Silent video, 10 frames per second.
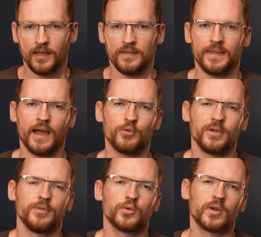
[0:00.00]
Now,
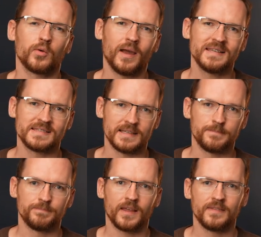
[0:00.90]
if you request it,
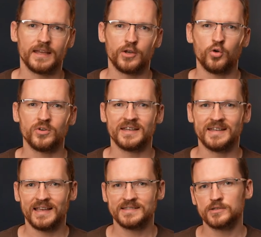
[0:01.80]
they don't
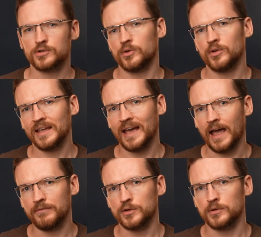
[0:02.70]
necessarily
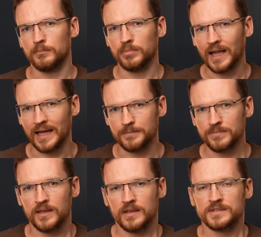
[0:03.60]
have to comply.
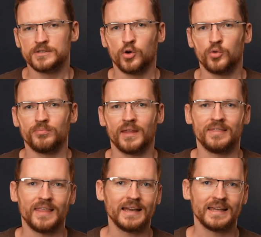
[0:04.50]
So in
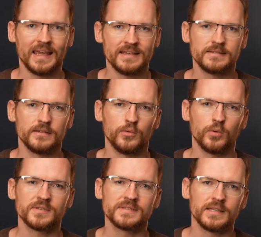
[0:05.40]
that case, you
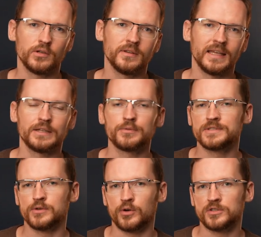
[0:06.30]
will still need to
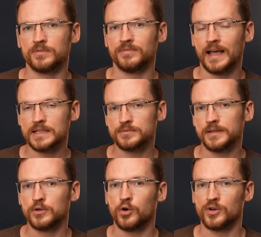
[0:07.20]
resort to
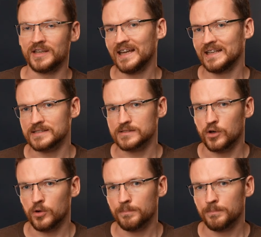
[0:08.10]
FlashFig or NetInstall.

Instructions to follow
Repeat all the data as it stands, dropping any images it holds.

Reply
Silent video, 10 frames per second.
[0:00.00]
Now,
[0:00.90]
if you request it,
[0:01.80]
they don't
[0:02.70]
necessarily
[0:03.60]
have to comply.
[0:04.50]
So in
[0:05.40]
that case, you
[0:06.30]
will still need to
[0:07.20]
resort to
[0:08.10]
FlashFig or NetInstall.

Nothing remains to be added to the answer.